▶ **Exercise instructions**
Write out exactly every line from the one containing "[0:01.00-0:01.47]" through the final line of the material below, both included. Pictures are to be skipped.
===== Data for the task =====
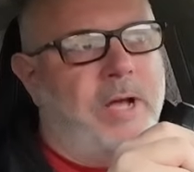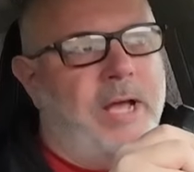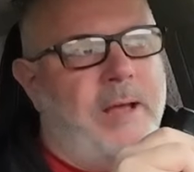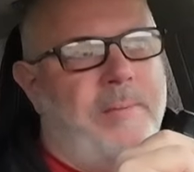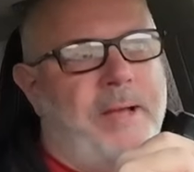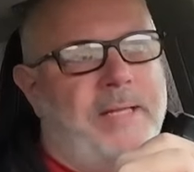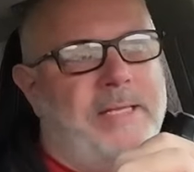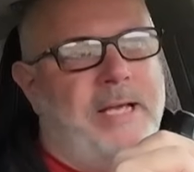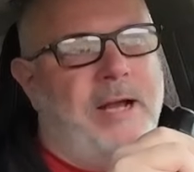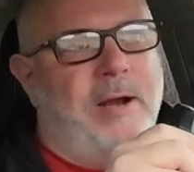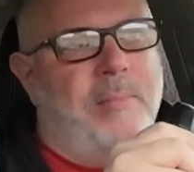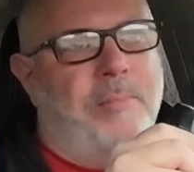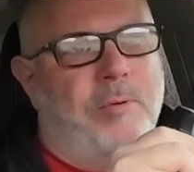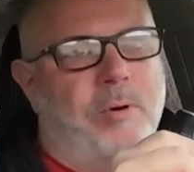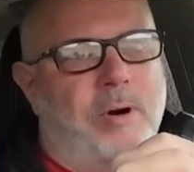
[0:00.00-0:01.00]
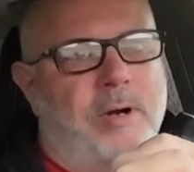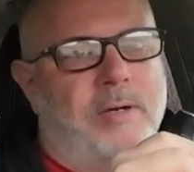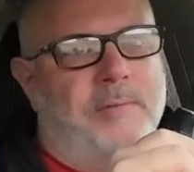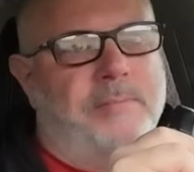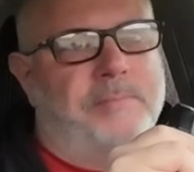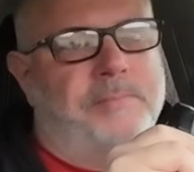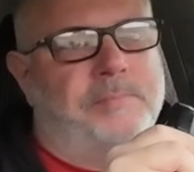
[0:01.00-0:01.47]
Okay, I'm at the airport.
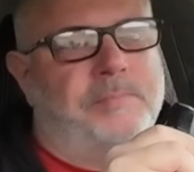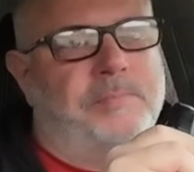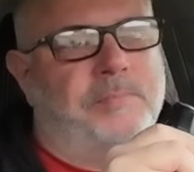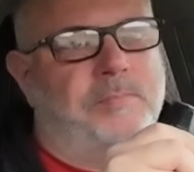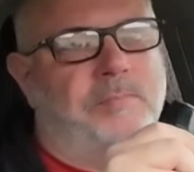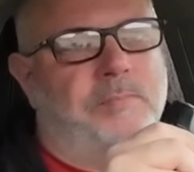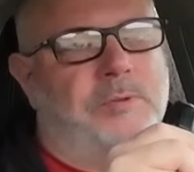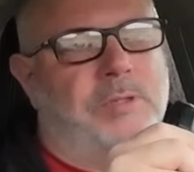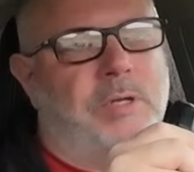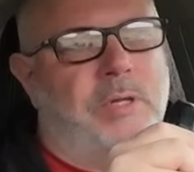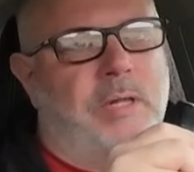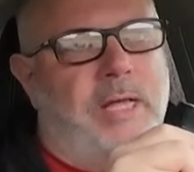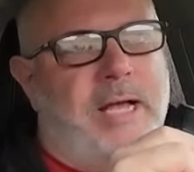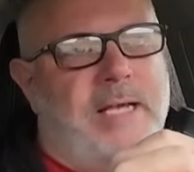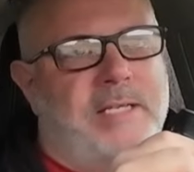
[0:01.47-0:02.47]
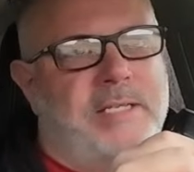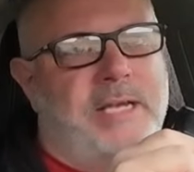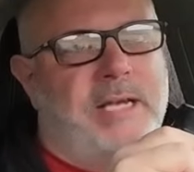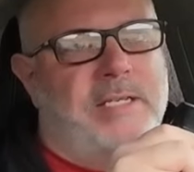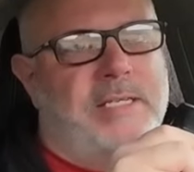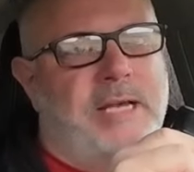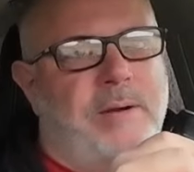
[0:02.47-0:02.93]
So the last
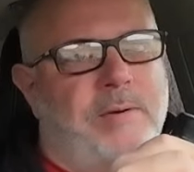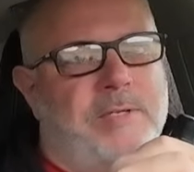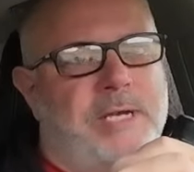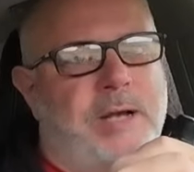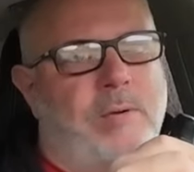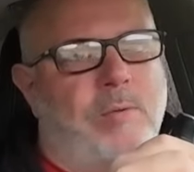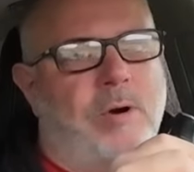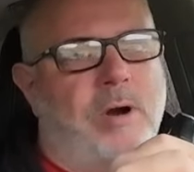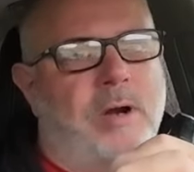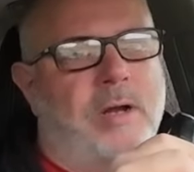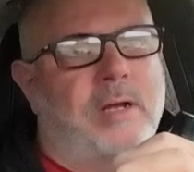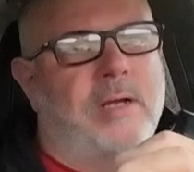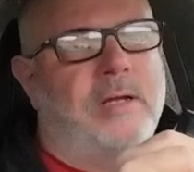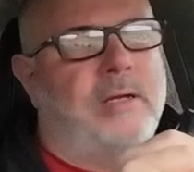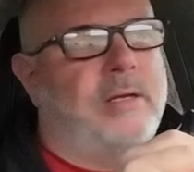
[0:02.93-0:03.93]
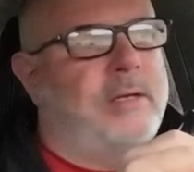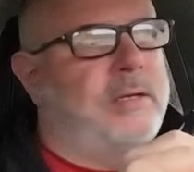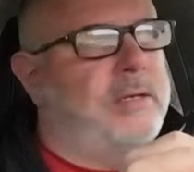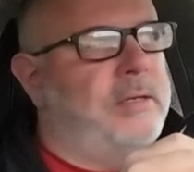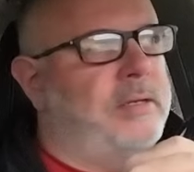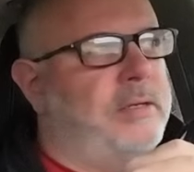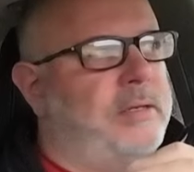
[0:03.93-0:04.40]
test I was at work.
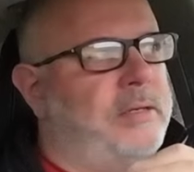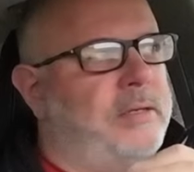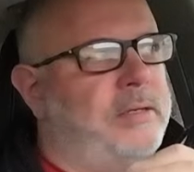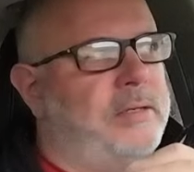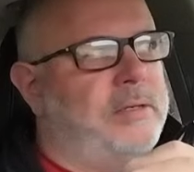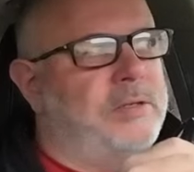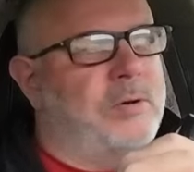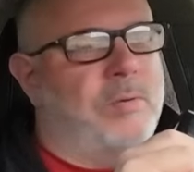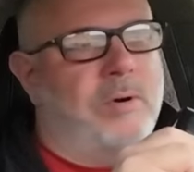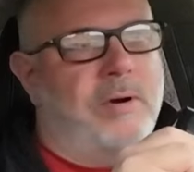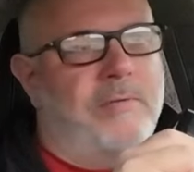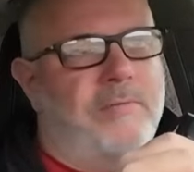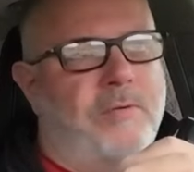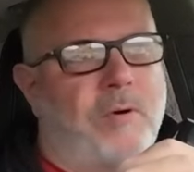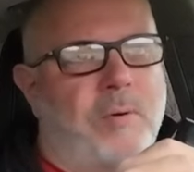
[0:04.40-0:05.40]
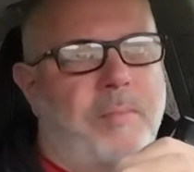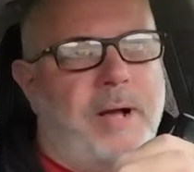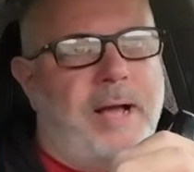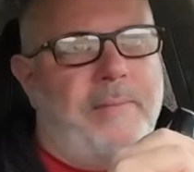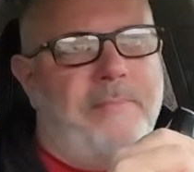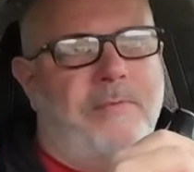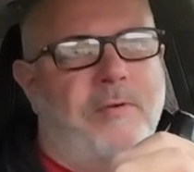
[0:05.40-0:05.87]
So
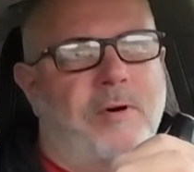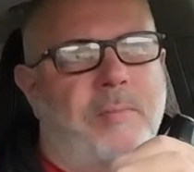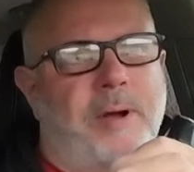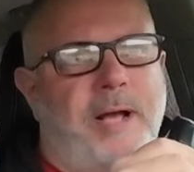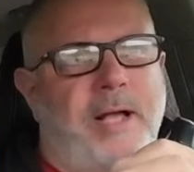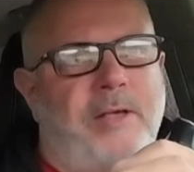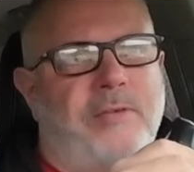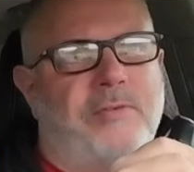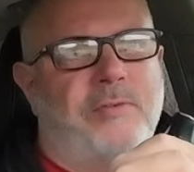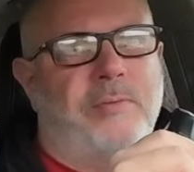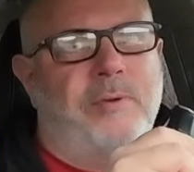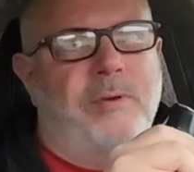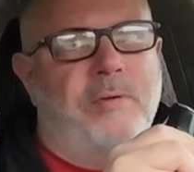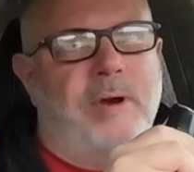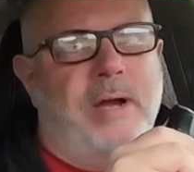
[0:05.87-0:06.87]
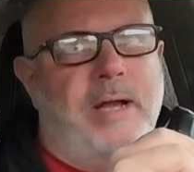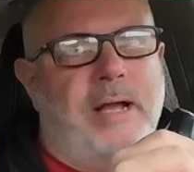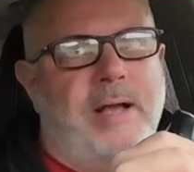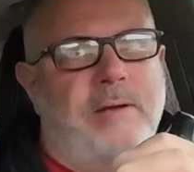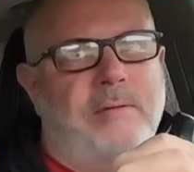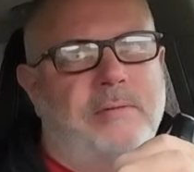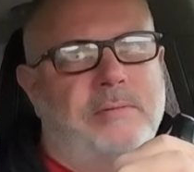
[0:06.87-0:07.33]
I'm 4 miles from you right
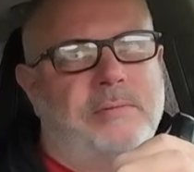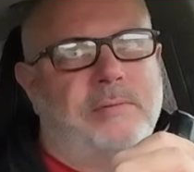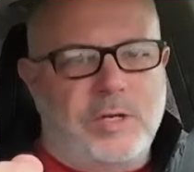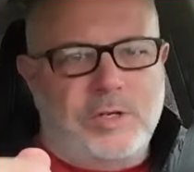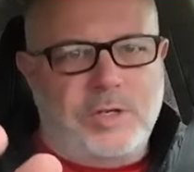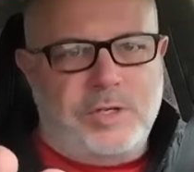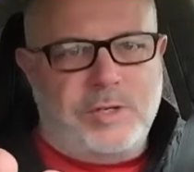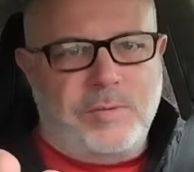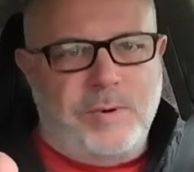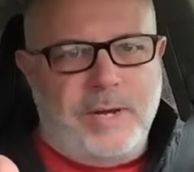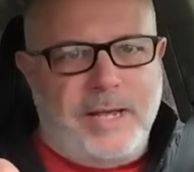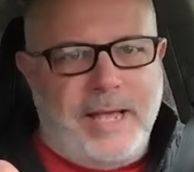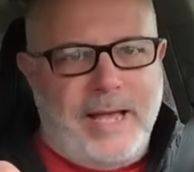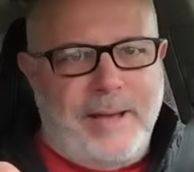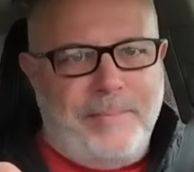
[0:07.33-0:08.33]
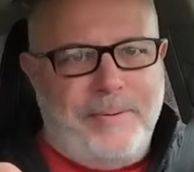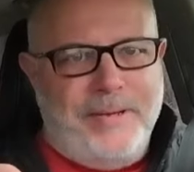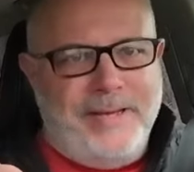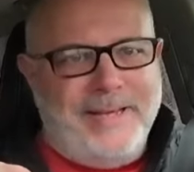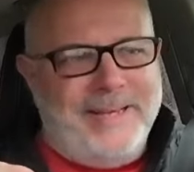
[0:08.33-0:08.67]
now. Just to recap.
=====
▶ **Problem solution**
[0:01.00-0:01.47]
Okay, I'm at the airport.
[0:01.47-0:02.47]
[0:02.47-0:02.93]
So the last
[0:02.93-0:03.93]
[0:03.93-0:04.40]
test I was at work.
[0:04.40-0:05.40]
[0:05.40-0:05.87]
So
[0:05.87-0:06.87]
[0:06.87-0:07.33]
I'm 4 miles from you right
[0:07.33-0:08.33]
[0:08.33-0:08.67]
now. Just to recap.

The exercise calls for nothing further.